Rogers placed an adhesive charge on the lock and directed everyone to stand aside. The charge bloomed in a hissing flower of white-hot slag. Rogers kicked the door. It mocked him with a thudding snort.
This place is better secured than the average lab, Liz thought. She glanced at the men with her. I should have requested more.
“You trying to let them know we’re here?” Musk hissed at his man. “Blow the door down!”
Rogers placed four more charges. Light drove back the night. Liz turned around, her ears ringing, to find the steel door twisted on smoking hinges. She followed the men inside, shielding her eyes from the concentrated overhead lighting.
Two Enforcers raced ahead to clear the compound while Musk covered Liz, allowing her to begin her detective duties. He rapped his knuckles on one of the spotless steel vats lining each wall. The ring echoed down the hallway. “Blast door, good lighting, sterile equipment . . . this isn’t our run-of-the-mill lab.”
That’s what makes me nervous, Liz silently agreed. Most labs, forced underground by GeneCrime’s relentless enforcement, operated in the city’s darkest, dirtiest holes. Some argued for regulation of gene-tweaking rather than complete termination, on the premise that there would always be gene-tweakers, whether it was legal or not. Those people insisted that forcing labs underground only made them operate in squalid conditions, unsafe for patients.
Liz was not one of those people.
Rogers’ voice burst over the radio. “Next room’s clear, one stiff.”
Liz photographed the vats and followed Musk into the next room, which contained three steel slab tables. A
top the middle slab, a white sheet half-covered a corpse. Fat oozed like hollandaise from sores and growths over the man’s torso. Another victim of gene-tweaking.
Liz began documenting the scene: she photographed the corpse, the tube leading from his arm to the bag of red fluid suspended above the table, the sores and growths—
The growths, Liz remembered with a shudder.

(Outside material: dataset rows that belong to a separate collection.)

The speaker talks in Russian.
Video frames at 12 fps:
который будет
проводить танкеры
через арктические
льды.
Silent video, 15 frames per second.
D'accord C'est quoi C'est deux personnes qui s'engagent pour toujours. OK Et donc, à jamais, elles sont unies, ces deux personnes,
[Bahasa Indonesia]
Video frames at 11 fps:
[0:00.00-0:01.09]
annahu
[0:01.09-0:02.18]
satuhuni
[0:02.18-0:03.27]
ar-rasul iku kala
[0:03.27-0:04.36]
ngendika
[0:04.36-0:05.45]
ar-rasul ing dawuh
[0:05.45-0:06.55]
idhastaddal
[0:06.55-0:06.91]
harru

When Liz was five, her mother was killed after a lab mate inadvertently released a virus he’d been gene-tweaking in secret. Liz had only two vague memories of her: one of her at the helm of a tandem solarcycle, pushing her hair behind her ear as she turned to smile at Liz. The other was of her mother on her deathbed, covered in cancerous growths caused by her lab mate’s illegal virus. That memory was the fuel that powered Liz on her relentless quest to hunt down every gene-tweaker in the city.
Rogers’ voice came over Musk’s radio, “Compound’s all clear. But there’s something you should see.”

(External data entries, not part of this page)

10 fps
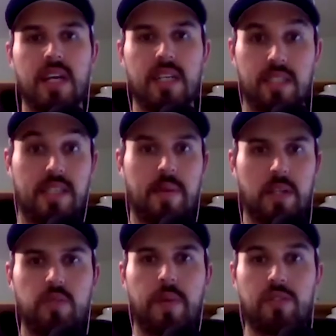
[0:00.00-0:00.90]
si
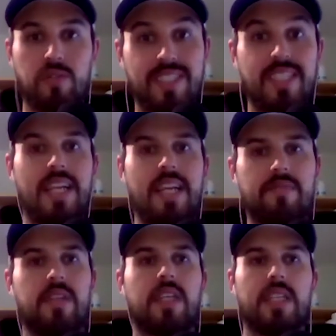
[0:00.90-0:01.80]
tabarnak, j'ai perdu 10
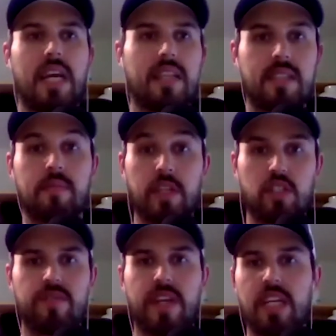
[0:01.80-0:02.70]
livres, OK, d'attitude, il m'a
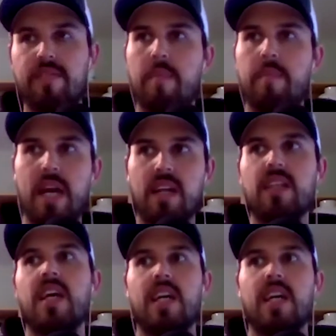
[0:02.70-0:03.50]
juste 20 livres à perdre,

“Copy that.” Musk turned to Liz. “You okay on your own for a bit?”
“I don’t need a babysitter.”
Musk snorted and paced out.
Liz opened the room’s coolbox. Bingo. Inside was a glass cube. Inside the cube, several dozen vials of red fluid, same color as the solution the corpse had been receiving. Stamped atop the cube was a symbol: a loop of red ribbon with a half twist. Liz recognized it at once. A Möbius strip.

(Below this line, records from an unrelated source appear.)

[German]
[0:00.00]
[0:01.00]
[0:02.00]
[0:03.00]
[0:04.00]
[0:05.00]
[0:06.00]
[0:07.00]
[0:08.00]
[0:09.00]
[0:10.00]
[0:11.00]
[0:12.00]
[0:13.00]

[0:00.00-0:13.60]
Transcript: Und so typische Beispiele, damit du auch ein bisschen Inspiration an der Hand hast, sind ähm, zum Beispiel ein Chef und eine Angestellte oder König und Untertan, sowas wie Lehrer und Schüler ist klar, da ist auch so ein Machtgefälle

She took a Quarantainer from her bag and pulled the tough silver fabric over the cube, ensuring that the side coated with incendiary powder faced inward. On the Quarantainer’s screen, she entered her thumbprint and four-letter passcode. The nanovacuum sealed, airtight and impermeable. Three attempts to open the Quarantainer without Liz’s print and passcode would ignite the incendiary powdercoat, destroying the contents.
Finding nothing more of much interest, Liz walked back to the corpse for another look.
Am I losing it, or did he just breathe?
Liz put the sound-permeable earfilm of her suit to the corpse’s mouth, listening for breath while feeling for pulse and watching for the subtle chest rise she thought she’d seen.